But then.. this happens:
Notwithstanding our agreement with the state's primary argument -- that the
officer's reading of the statutory rights and consequences of refusing to submit to the tests
was not necessarily coercive -- our inquiry is not at an end. Before this court, defendant
does not seriously contend that a statement of the lawful consequences of refusal is
unconstitutionally coercive. Rather, defendant's primary argument is that the implied
consent warnings include at least one consequence of refusal that is not lawful, at least
not in all circumstances, because it is unconstitutional. Defendant argues that, whatever
the implied consent statute may say about the matter, a driver has the constitutional right
to refuse to consent to a seizure of his bodily fluids under Article I, section 9, of the
Oregon Constitution and, as a matter of constitutional law, the assertion of a
constitutional right may not be used as substantive evidence of guilt. That is, defendant
argues, a person may not be put in a position where the only options are to produce
physical evidence when he or she has the constitutional right not to produce that evidence
or to refuse the request and have the refusal be used against him or her as evidence of
Let's fast forward to where the Court appears ridiculous:
Farrar's statement to defendant differs from the terms of ORS 813.310 --
the statute that defendant argues is unconstitutional in some circumstances -- in several
important respects. First, it does not convey certainty that evidence of refusal will be
used against a driver. Rather, it informs the driver that the evidence "may" be offered.
Second, it does not inform the driver that the refusal will be admissible; rather, it states
only that such evidence may be offered. Third, it does not refer to a criminal action, or,
indeed, any particular type of action at all.
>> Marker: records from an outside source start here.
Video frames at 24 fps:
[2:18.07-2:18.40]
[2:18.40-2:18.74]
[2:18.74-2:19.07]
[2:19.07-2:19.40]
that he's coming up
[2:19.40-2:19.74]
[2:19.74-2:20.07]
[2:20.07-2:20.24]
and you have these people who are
The statement actually read to defendant thus
does not express or imply that evidence of his refusal will be used or can be used as
substantive evidence against him in a criminal proceeding -- only that it "may be offered
against [him]." Moreover, it is incontrovertible that a driver's refusal to submit to
chemical tests lawfully may be used against him or her in at least two non-criminal
proceedings. Under ORS 813.410, a driver who receives notice that his or her driving
privileges will be suspended based on the refusal or failure to submit to chemical tests for
intoxication has a right to an administrative hearing on the validity of the suspension.
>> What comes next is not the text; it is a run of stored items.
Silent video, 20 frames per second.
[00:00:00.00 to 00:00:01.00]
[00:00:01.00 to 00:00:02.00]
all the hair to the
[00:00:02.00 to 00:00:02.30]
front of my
The driver's refusal to submit to the tests is relevant evidence to prove the validity of the
suspension and, thus, lawfully could be offered against him or her at that hearing.
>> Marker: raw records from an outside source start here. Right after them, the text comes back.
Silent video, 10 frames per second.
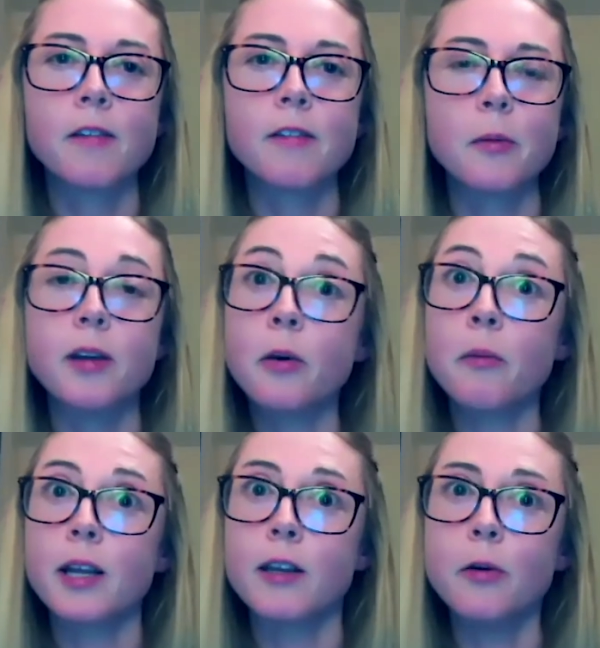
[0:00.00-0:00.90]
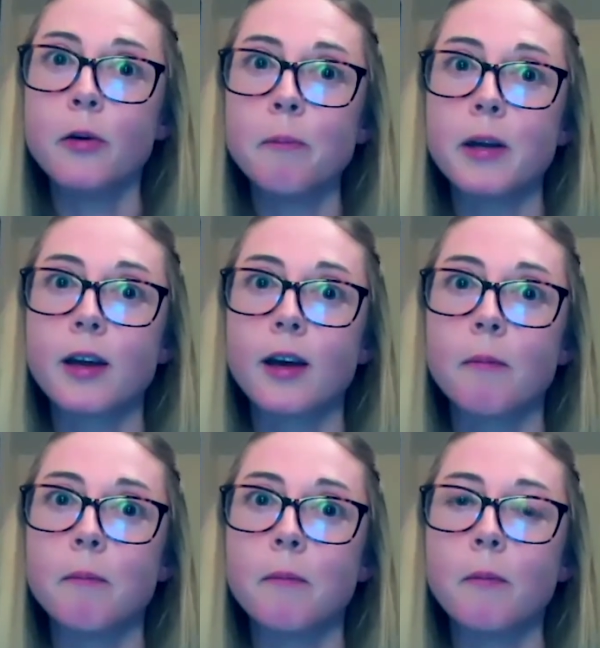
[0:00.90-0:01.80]
So I don't really know,
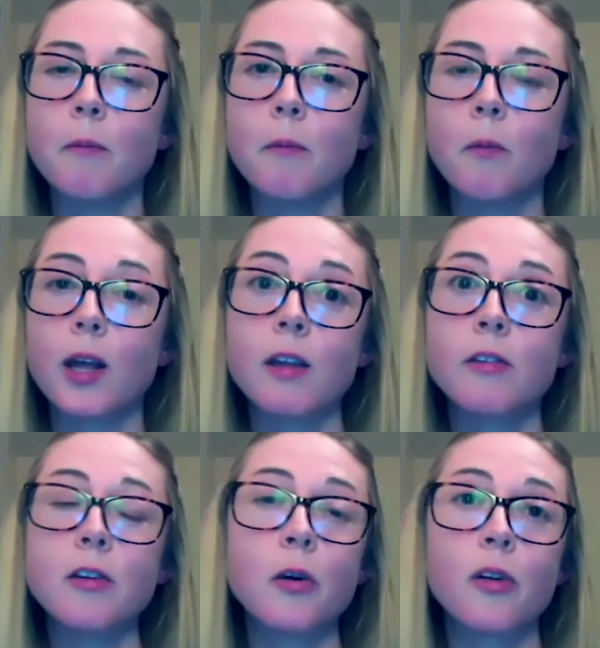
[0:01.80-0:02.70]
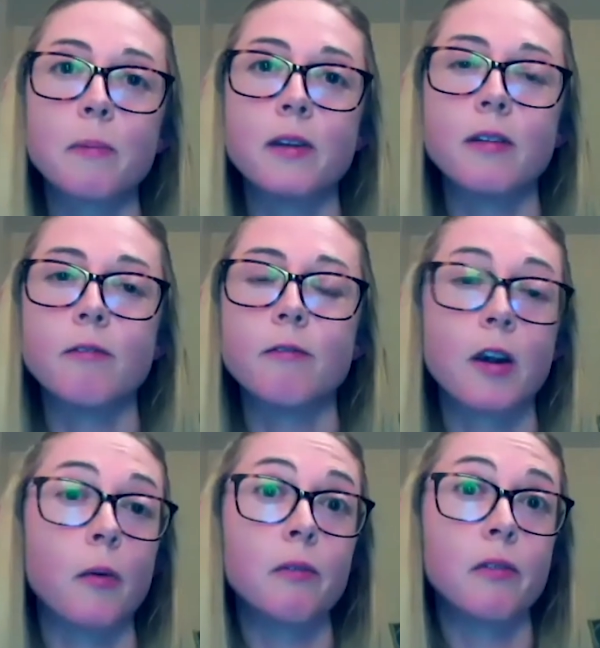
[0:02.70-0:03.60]
but what I do know has been
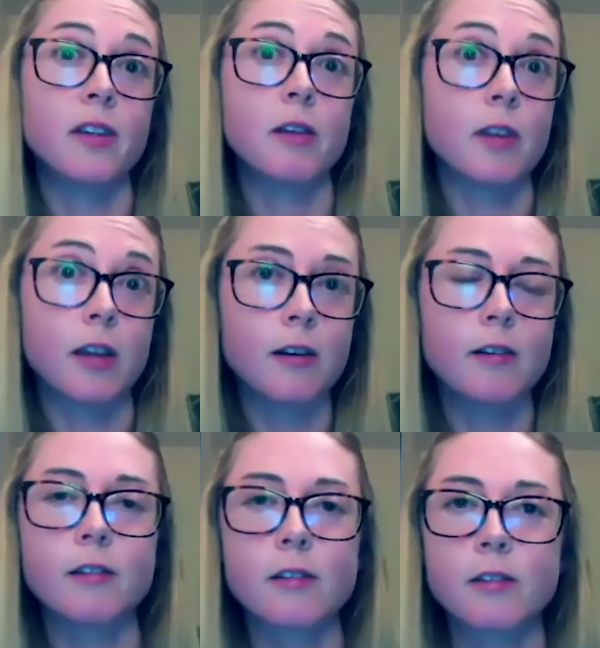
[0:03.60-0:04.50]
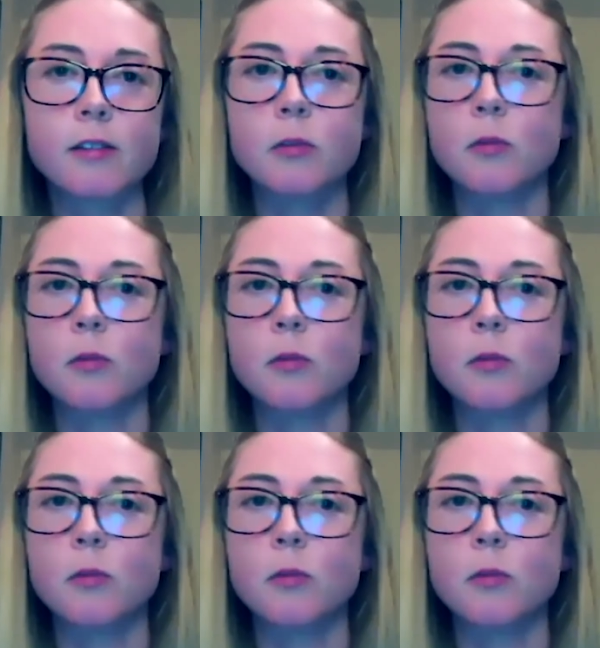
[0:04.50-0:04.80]
very well received here. It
Additionally, under ORS 813.095, the refusal to consent to a chemical test is a specific
fine traffic violation. If the driver chooses to contest the violation, the refusal would be
admissible in the ensuing proceeding.
It follows that advice that evidence of the refusal or failure "may be offered
against you" is a true statement, and it advises of a consequence that the constitution does
not forbid in at least two situations. That statement was not coercive. Defendant has not
objected to the legality of any of the other consequences that would flow from a refusal to
submit to the tests, nor has he argued that Farrar's statements to him regarding any of
them were coercive in any particular respect.
So there you have it. They argued semantics. Really, really stupid semantics. On this basis, your Fourth Amendment dies.
Because when it comes to DUIs and the breathalyzer industry, science and the Bill of Rights, not to mention logic, are all dead.